Il rapimento di Aldo Moro, come si è visto in precedenza, non fu solo una azione di banda terrorista, nonostante i sospetti siano stati, nel corso degli anni, oggetto di disamine e controdeduzioni tese a sviare oppure a confermare i sussurri e le dicerie. E questo è un problema, perché in un clima di mistificazioni, vere o presunte che siano, è difficile trovare la verità. Tutto ovviamente dipende dalla mancata trasparenza, sia relativamente alle indagini sia per quanto riguarda i soggetti coinvolti, in primis i brigatisti. Molti parlano di cospirazioni inventate, di allucinazioni mediatiche, di invenzioni; però i misteri rimangono, i sospetti continuano ad aleggiare sull’intera vicenda e i suoi protagonisti.

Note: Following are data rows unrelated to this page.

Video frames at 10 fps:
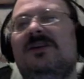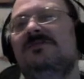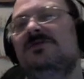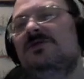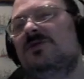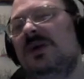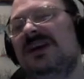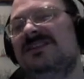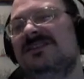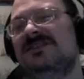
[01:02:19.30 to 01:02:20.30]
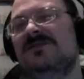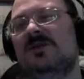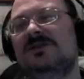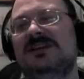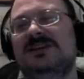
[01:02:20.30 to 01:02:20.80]
have tweaked the
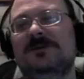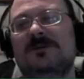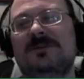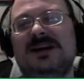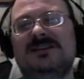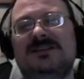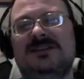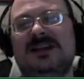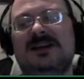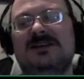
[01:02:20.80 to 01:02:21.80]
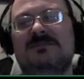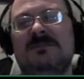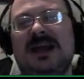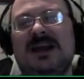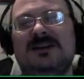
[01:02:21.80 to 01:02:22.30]
difficulty a little bit to, like,
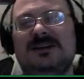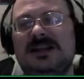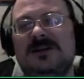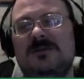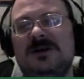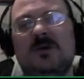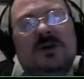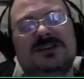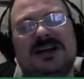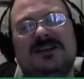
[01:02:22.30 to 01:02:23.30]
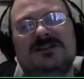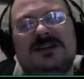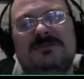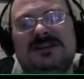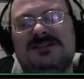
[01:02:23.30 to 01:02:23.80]
make it a little bit more
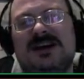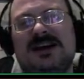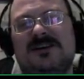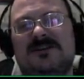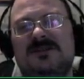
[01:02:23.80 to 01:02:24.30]
challenging, but it's kind of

Perché nessuno ha mai messo le carte in tavola? Perché sono state necessarie due commissioni di inchiesta parlamentare? Perché sono stati secretati i documenti riguardo alcune persone? Ad esempio, parlando di circostanze sospette, quella mattina di marzo del 1978, in via Fani, era parcheggiata una Austin Morris Mini, sul lato destro prima di un incrocio, proprio in un punto dove avrebbero potuto svicolare le auto della scorta e quella con a bordo Aldo Moro, quando si trovarono la strada sbarrata dalle automobili dei terroristi. Fin qui nulla di strano, ma poi, andando a compiere gli accertamenti di proprietà, emerse che la proprietà della vettura era di una società immobiliare, la Poggio delle Rose S.r.L., e che era stata posteggiata lì da uno dei soci della società la sera prima. Andando ancora più a fondo, è venuto fuori che la sede della società era in un palazzo dove si trovava anche la sede di una società che gestiva gli appartamenti di via Gradoli, ed in uno di questi venne imprigionato appunto Moro. Non solo: la società che gestiva gli appartamenti curava anche i conti e le società di copertura per il Sisde, il servizio segreto civile. Coincidenze, certo, ma anche benzina da gettare sul fuoco del sospetto. Tant’è vero che le indagini sui rapporti tra le due società proseguono: anche se a distanza di così tanti anni, le acque sono troppo intorbidite.
E ancora, parlando di fatti ambigui, che dire della misteriosa lettera, inviata al quotidiano La Stampa nel 2009, in cui un anonimo raccontava di essere stato a bordo della famosa moto Honda in via Fani? Una moto di cui verrà negata l’esistenza da molte persone, inclusi alcuni investigatori e giornalisti, ma che invece, stando a quanto riportato nella missiva, esisteva davvero, ed era agli ordini del colonnello Guglielmi, dirigente dei servizi segreti, su cui si sta provvedendo a passare una mano di bianchetto giustificando la sua presenza sulla scena del crimine in modi diversi. L’anonimo non era il conducente della moto, ma il passeggero, colui che sparò col mitra. Eppure, di questa apparizione mancano le prove: la moto divenne un’invenzione, e la missiva solo il frutto di un mitomane. Può essere (tutto ed il contrario di tutto può essere accaduto quella mattina!), ma l’aver nascosto alcune prove ovviamente non gioca a favore della fiducia. Un ispettore di polizia decise di credere a ciò che lesse, quando la lettera venne depositata sulla scrivania. L’anonimo citò un nome di donna e di un esercizio commerciale di Torino per consentire di risalire al conducente della moto, ma quegli indizi non bastarono all’ispettore Enrico Rossi per aprire le porte che gli si chiudevano davanti, nonostante i progressi nelle indagini.
L’ispettore prosegue, rintraccia un uomo che potrebbe corrispondere alla descrizione usando quei pochi elementi che ha disposizione, ne perquisisce l’abitazione e la cantina, dove, in un armadio, trova una pistola mitraglietta (dalla moto spararono con un mitra). Pistola poggiata vicino a una copia de La Repubblica del 16 marzo 1978 avvolta nel cellophane, il cui strillo era “Aldo Moro rapito dalle Brigate Rosse”. Casualmente, in quella cantina arrivano anche i Carabinieri, chiamati da sconosciuti, e successivamente l’arma viene consegnata alla Digos di Cuneo. All’ispettore viene negata anche la possibilità di interrogare il proprietario dell’arma, che morirà nel 2012, lo stesso anno in cui l’ispettore Rossi va in pensione. I misteri del rapimento di Aldo Moro permangono, anche se qualcuno cerca di convincere l’opinione pubblica dell’inesistenza di oscure manovre nell’ombra. La stessa ombra che avvolgeva la stanza in cui venne effettuata una seduta spiritica da personaggi influenti dell’epoca, tra cui Romano Prodi, e in cui venne fuori il nome Gradoli.